**TASK REQUIREMENTS**
Go through the entries and transcribe each one exactly, dropping the pictures.

**PROVIDED RECORDS**
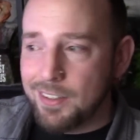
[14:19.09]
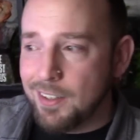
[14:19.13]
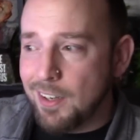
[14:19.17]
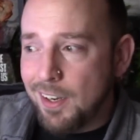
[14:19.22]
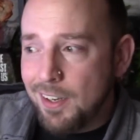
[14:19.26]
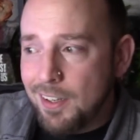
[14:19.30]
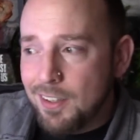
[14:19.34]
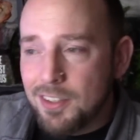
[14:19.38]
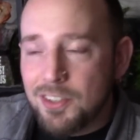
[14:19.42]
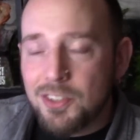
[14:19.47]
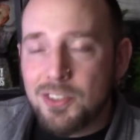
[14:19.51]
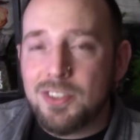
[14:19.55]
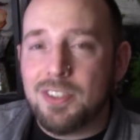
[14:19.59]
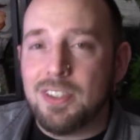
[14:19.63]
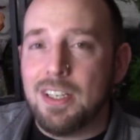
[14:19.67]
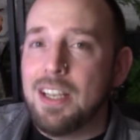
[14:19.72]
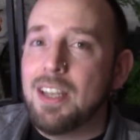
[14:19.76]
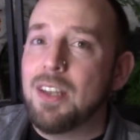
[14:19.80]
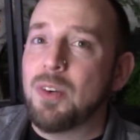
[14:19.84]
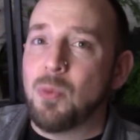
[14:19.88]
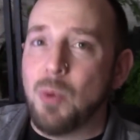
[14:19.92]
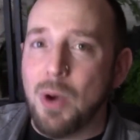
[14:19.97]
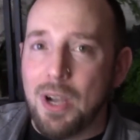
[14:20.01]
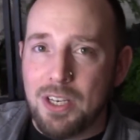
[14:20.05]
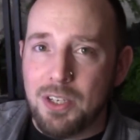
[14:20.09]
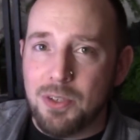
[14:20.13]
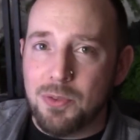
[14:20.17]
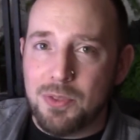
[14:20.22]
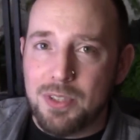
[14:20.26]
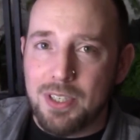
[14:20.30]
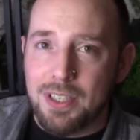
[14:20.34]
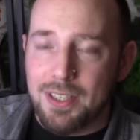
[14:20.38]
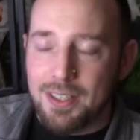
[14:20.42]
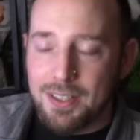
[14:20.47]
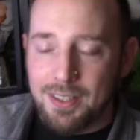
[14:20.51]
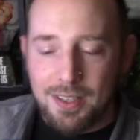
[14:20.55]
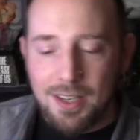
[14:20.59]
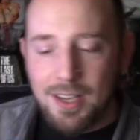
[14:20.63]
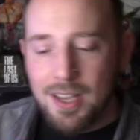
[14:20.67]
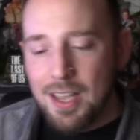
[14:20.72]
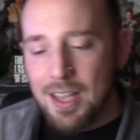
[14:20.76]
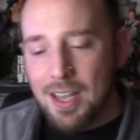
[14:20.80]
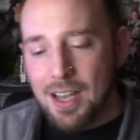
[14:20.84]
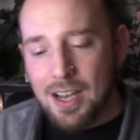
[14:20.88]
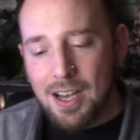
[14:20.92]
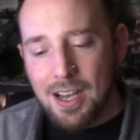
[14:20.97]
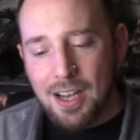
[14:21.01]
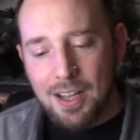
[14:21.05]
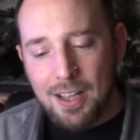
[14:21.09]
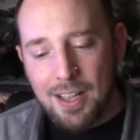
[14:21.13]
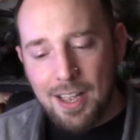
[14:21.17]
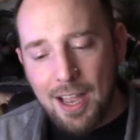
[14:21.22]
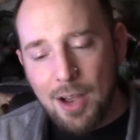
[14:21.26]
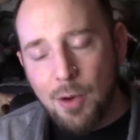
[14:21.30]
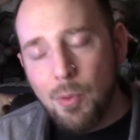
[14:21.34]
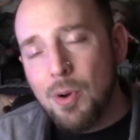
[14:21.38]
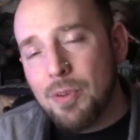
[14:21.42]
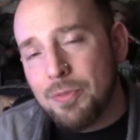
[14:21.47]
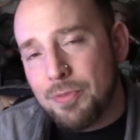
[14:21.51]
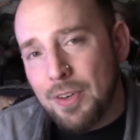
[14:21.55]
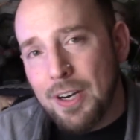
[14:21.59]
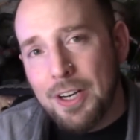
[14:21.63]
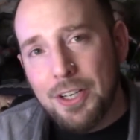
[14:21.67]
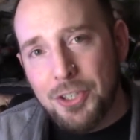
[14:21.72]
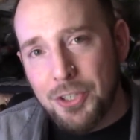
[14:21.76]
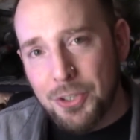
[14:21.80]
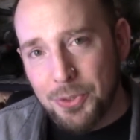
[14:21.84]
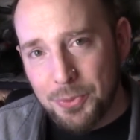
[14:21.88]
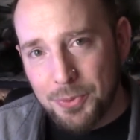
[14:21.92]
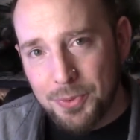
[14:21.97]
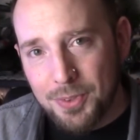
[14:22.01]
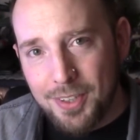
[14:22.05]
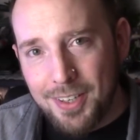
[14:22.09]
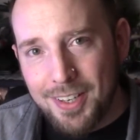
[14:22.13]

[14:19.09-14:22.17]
I understand why you didn't. However, I do.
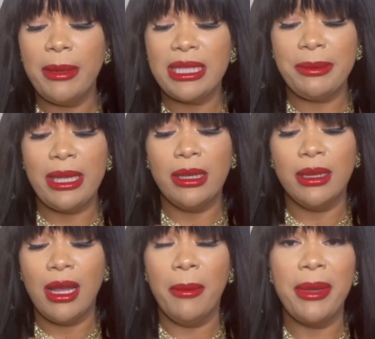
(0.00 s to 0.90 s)
It's
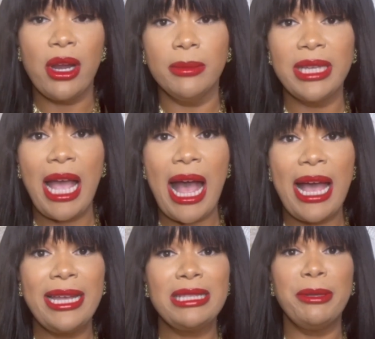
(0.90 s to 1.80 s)
been unbearably
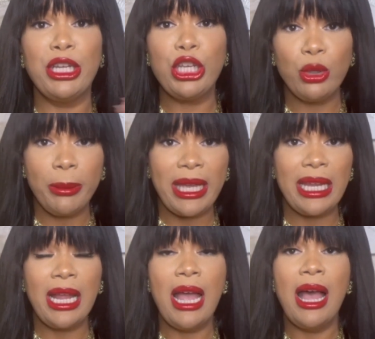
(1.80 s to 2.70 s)
hot. It's been humid.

**SOLUTION FOR THIS TASK**
[14:19.09]
[14:19.13]
[14:19.17]
[14:19.22]
[14:19.26]
[14:19.30]
[14:19.34]
[14:19.38]
[14:19.42]
[14:19.47]
[14:19.51]
[14:19.55]
[14:19.59]
[14:19.63]
[14:19.67]
[14:19.72]
[14:19.76]
[14:19.80]
[14:19.84]
[14:19.88]
[14:19.92]
[14:19.97]
[14:20.01]
[14:20.05]
[14:20.09]
[14:20.13]
[14:20.17]
[14:20.22]
[14:20.26]
[14:20.30]
[14:20.34]
[14:20.38]
[14:20.42]
[14:20.47]
[14:20.51]
[14:20.55]
[14:20.59]
[14:20.63]
[14:20.67]
[14:20.72]
[14:20.76]
[14:20.80]
[14:20.84]
[14:20.88]
[14:20.92]
[14:20.97]
[14:21.01]
[14:21.05]
[14:21.09]
[14:21.13]
[14:21.17]
[14:21.22]
[14:21.26]
[14:21.30]
[14:21.34]
[14:21.38]
[14:21.42]
[14:21.47]
[14:21.51]
[14:21.55]
[14:21.59]
[14:21.63]
[14:21.67]
[14:21.72]
[14:21.76]
[14:21.80]
[14:21.84]
[14:21.88]
[14:21.92]
[14:21.97]
[14:22.01]
[14:22.05]
[14:22.09]
[14:22.13]

[14:19.09-14:22.17]
I understand why you didn't. However, I do.
(0.00 s to 0.90 s)
It's
(0.90 s to 1.80 s)
been unbearably
(1.80 s to 2.70 s)
hot. It's been humid.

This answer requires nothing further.